-------- Provided records --------

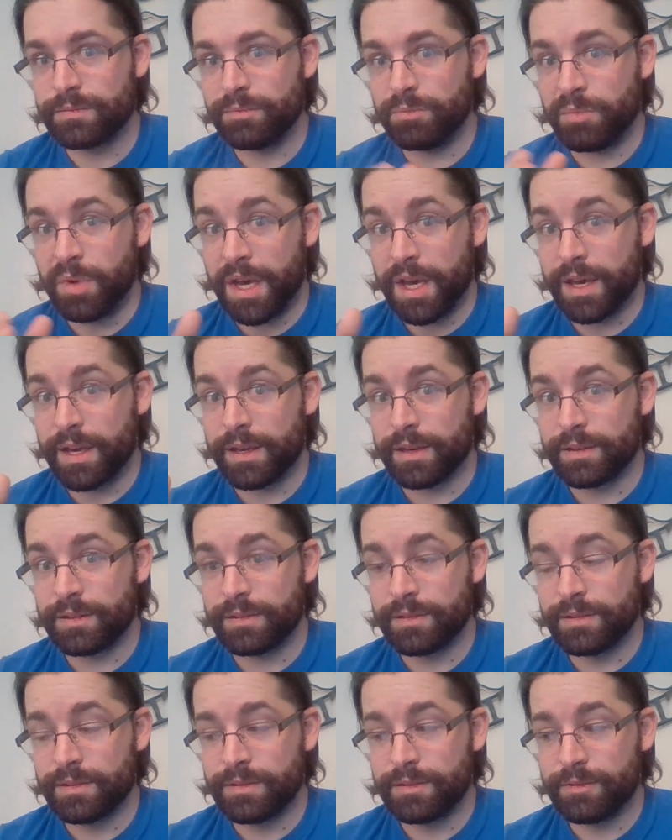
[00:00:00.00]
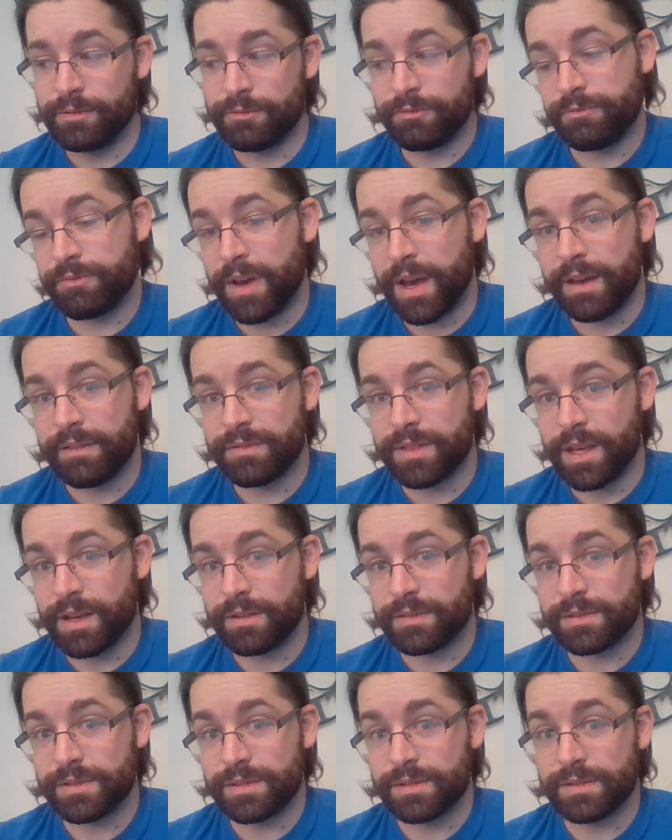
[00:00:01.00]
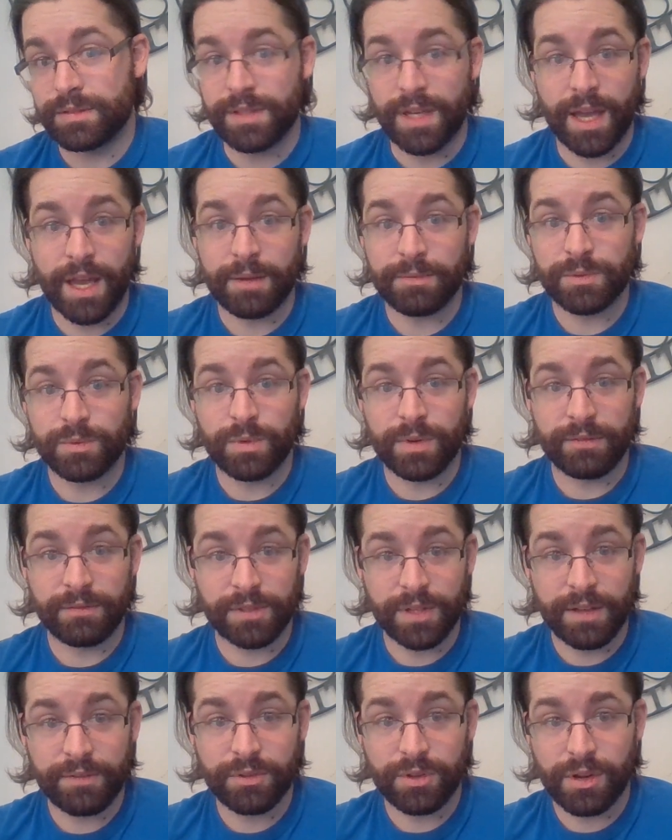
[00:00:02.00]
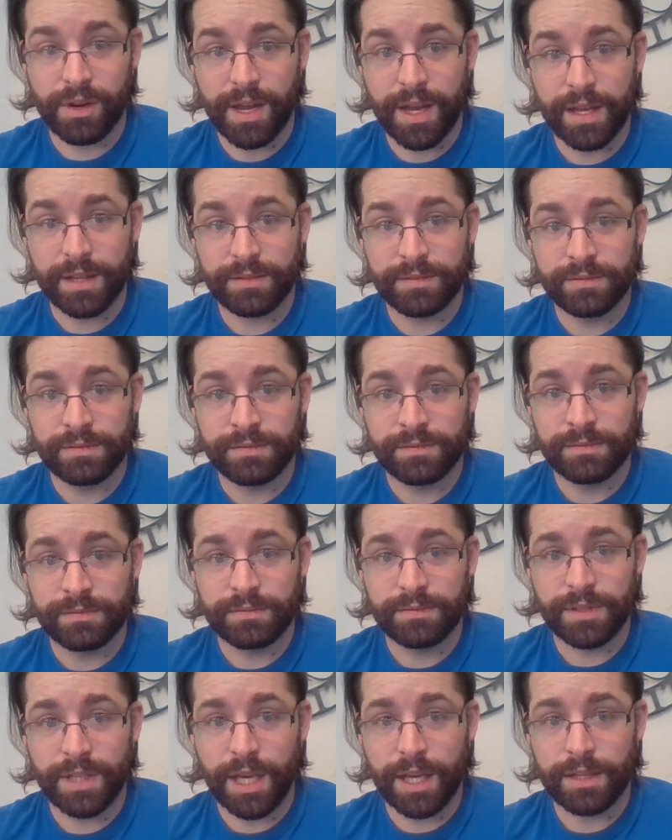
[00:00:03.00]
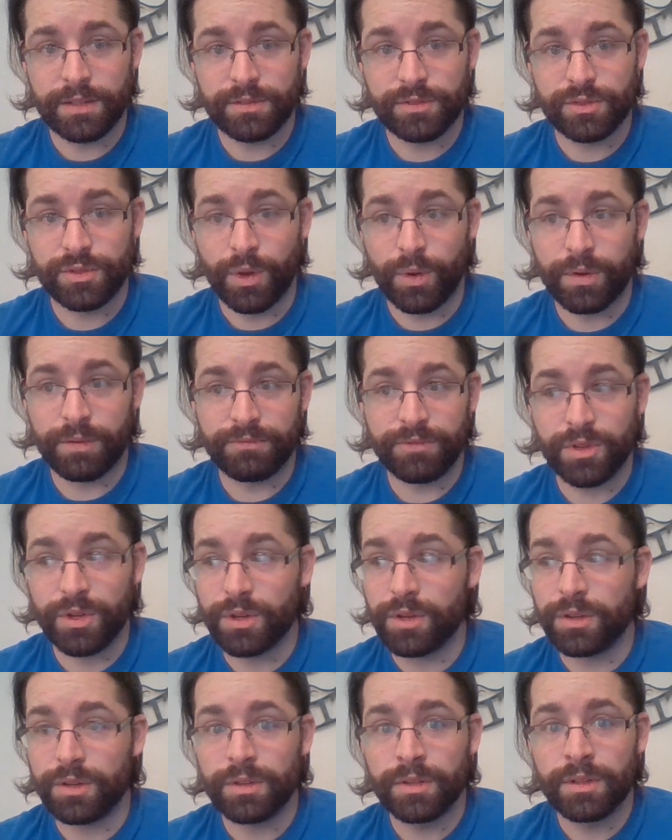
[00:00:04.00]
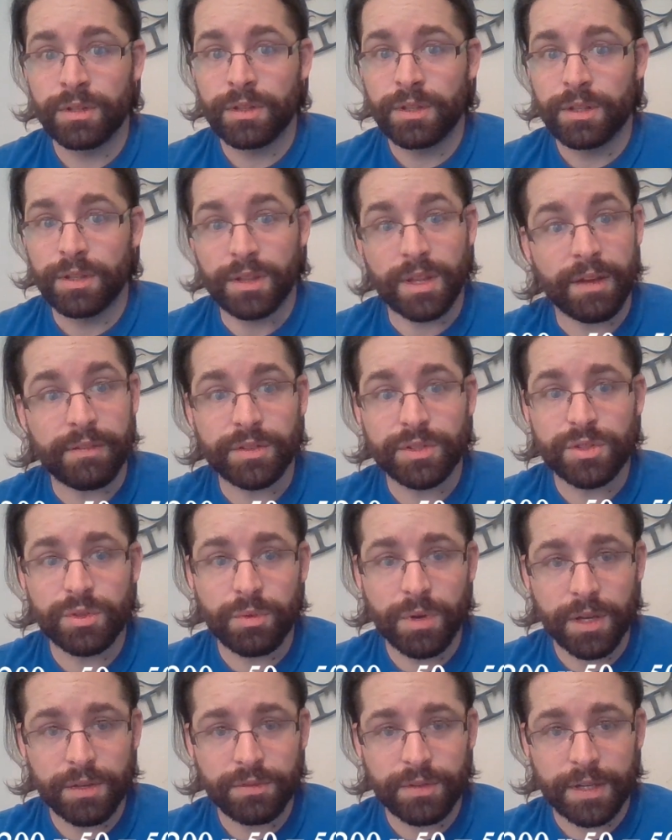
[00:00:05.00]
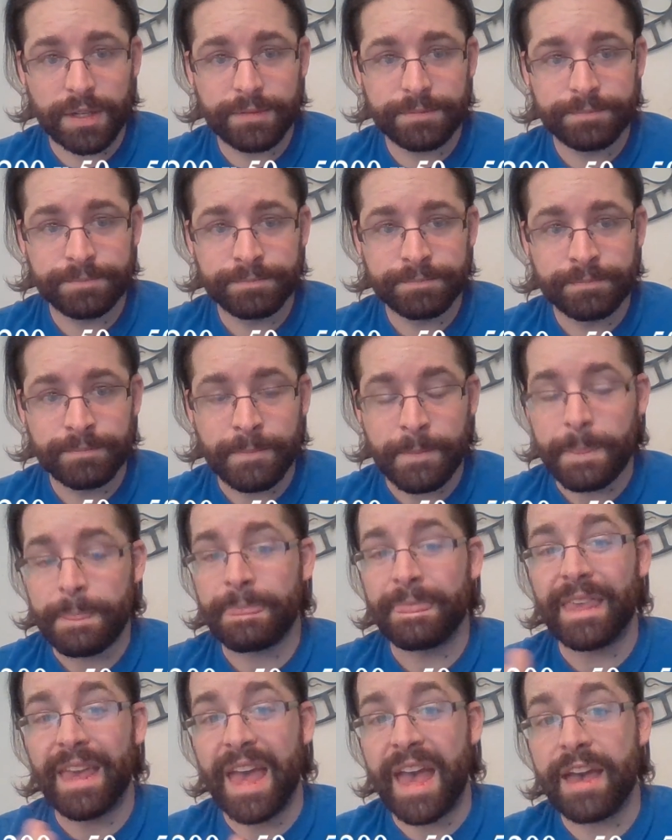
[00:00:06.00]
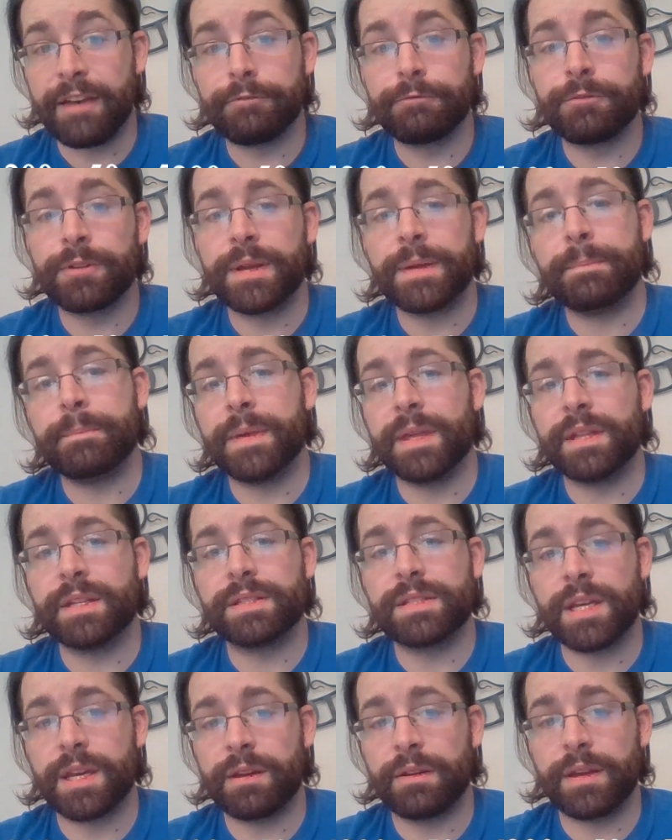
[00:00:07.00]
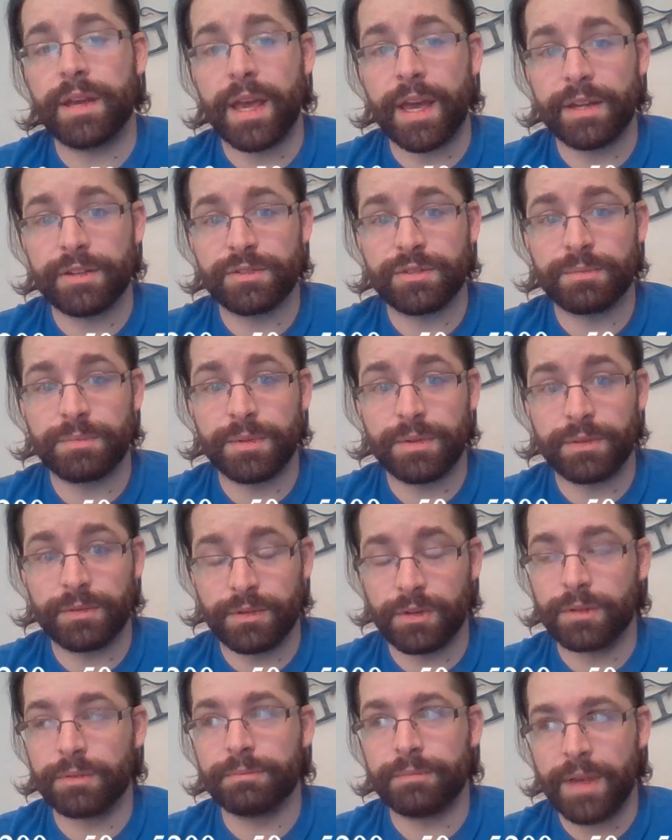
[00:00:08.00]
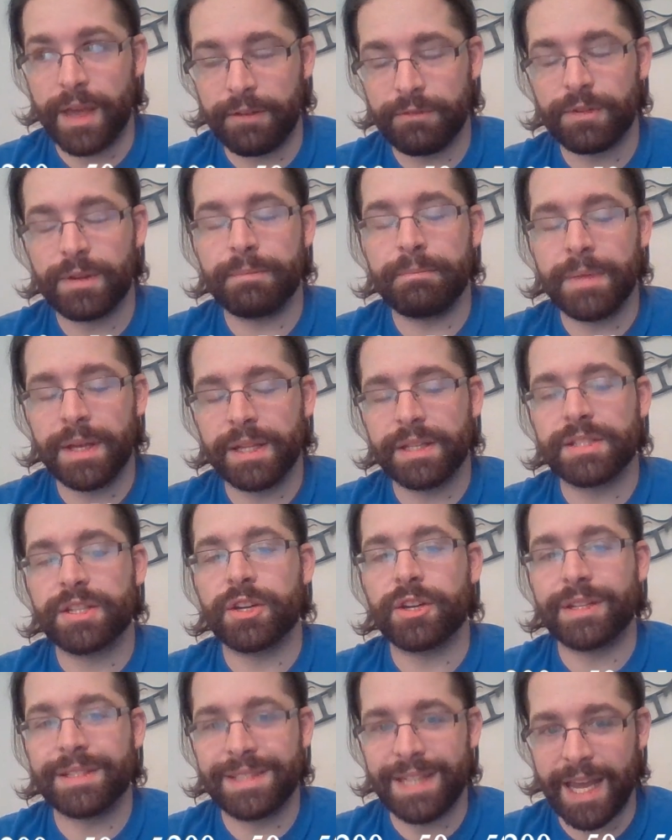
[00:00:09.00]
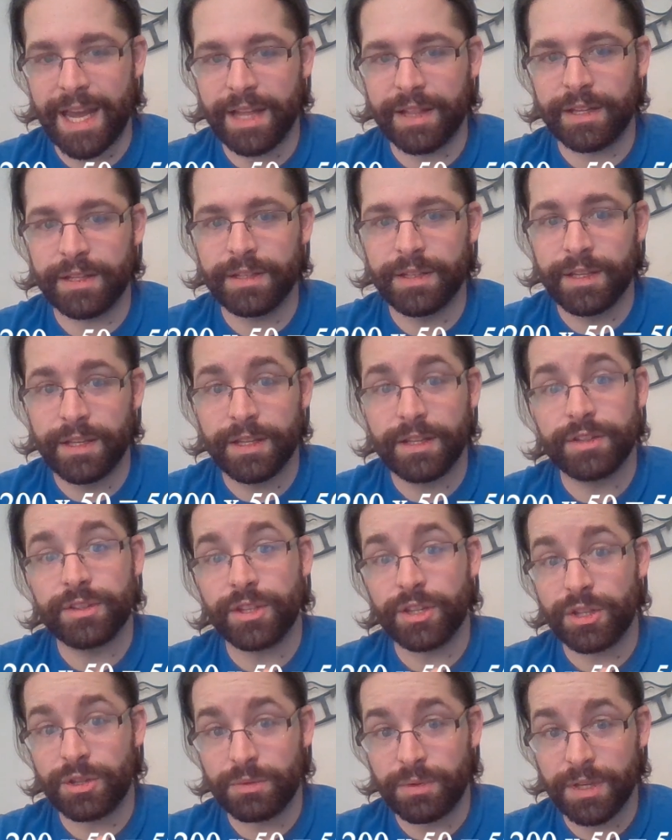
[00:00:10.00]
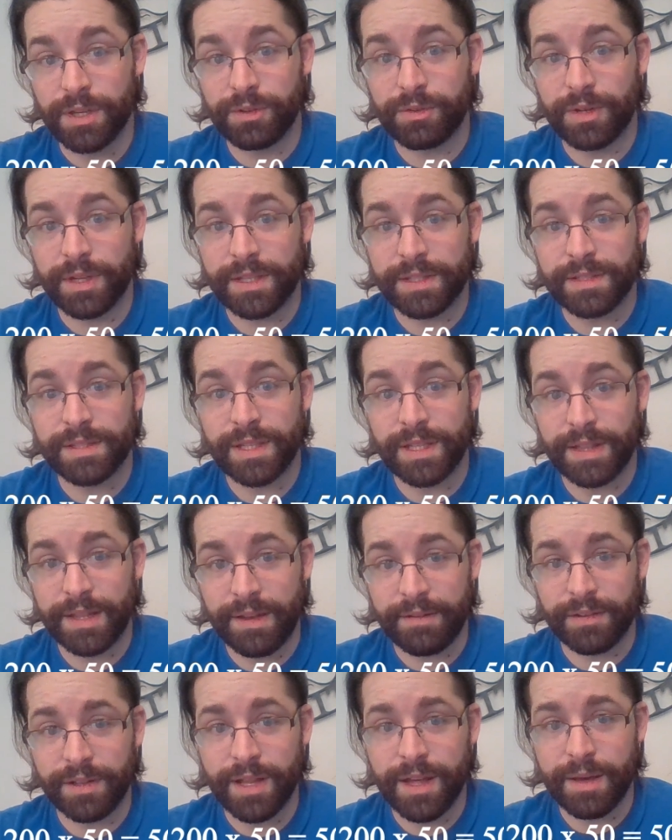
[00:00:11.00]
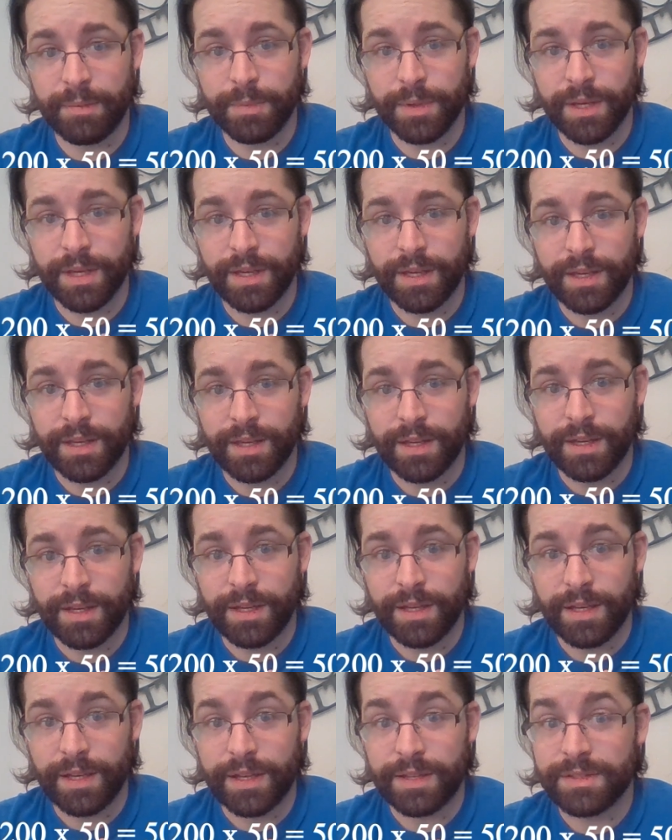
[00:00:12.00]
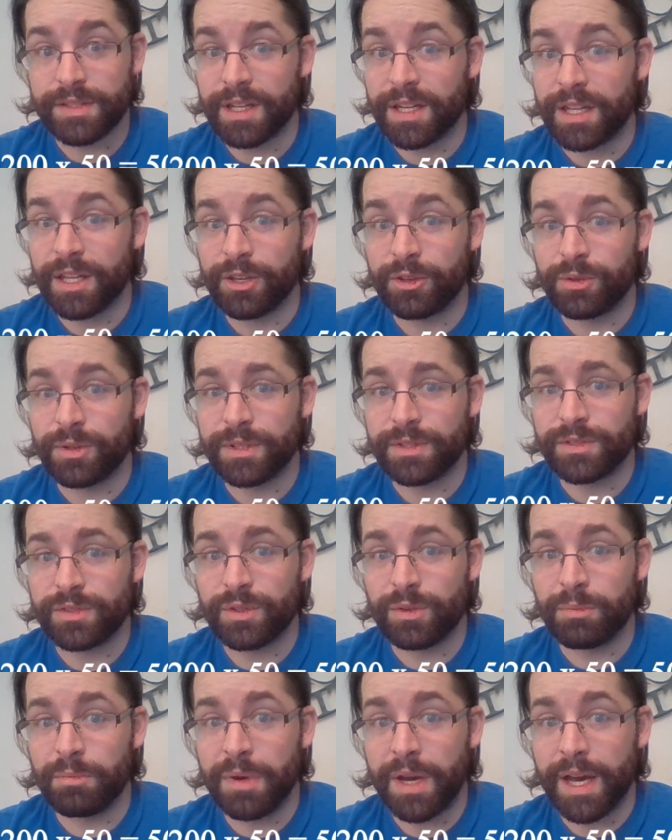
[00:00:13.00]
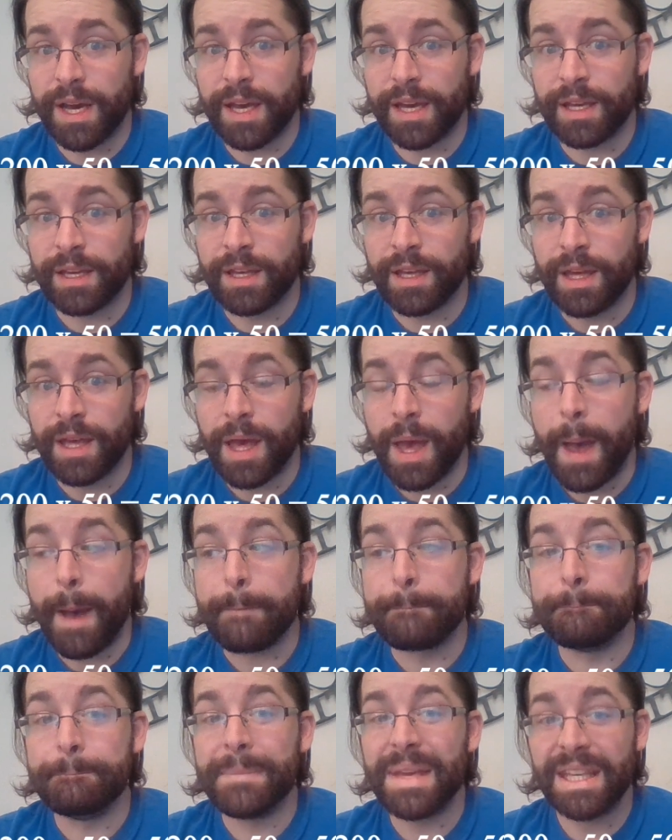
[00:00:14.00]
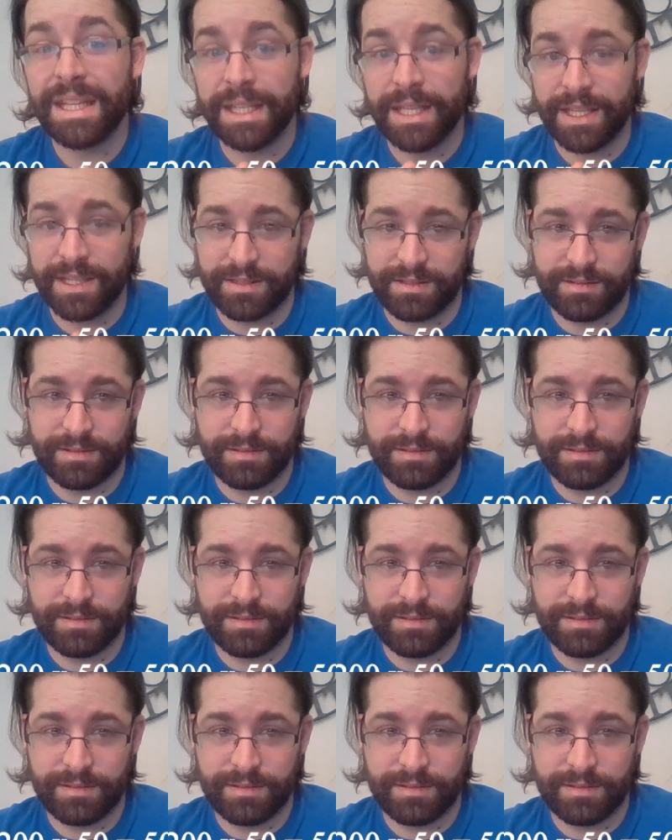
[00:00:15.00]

by 5,000 times whatever level you're at. Okay, so if you're level 200, every military attribute or every military talent that you increase and level up is going to increase you by 1,000,000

--------

- [What to work on]
Give the records again exactly, minus the pictures.

- [Solution for this problem]
[00:00:00.00]
[00:00:01.00]
[00:00:02.00]
[00:00:03.00]
[00:00:04.00]
[00:00:05.00]
[00:00:06.00]
[00:00:07.00]
[00:00:08.00]
[00:00:09.00]
[00:00:10.00]
[00:00:11.00]
[00:00:12.00]
[00:00:13.00]
[00:00:14.00]
[00:00:15.00]

by 5,000 times whatever level you're at. Okay, so if you're level 200, every military attribute or every military talent that you increase and level up is going to increase you by 1,000,000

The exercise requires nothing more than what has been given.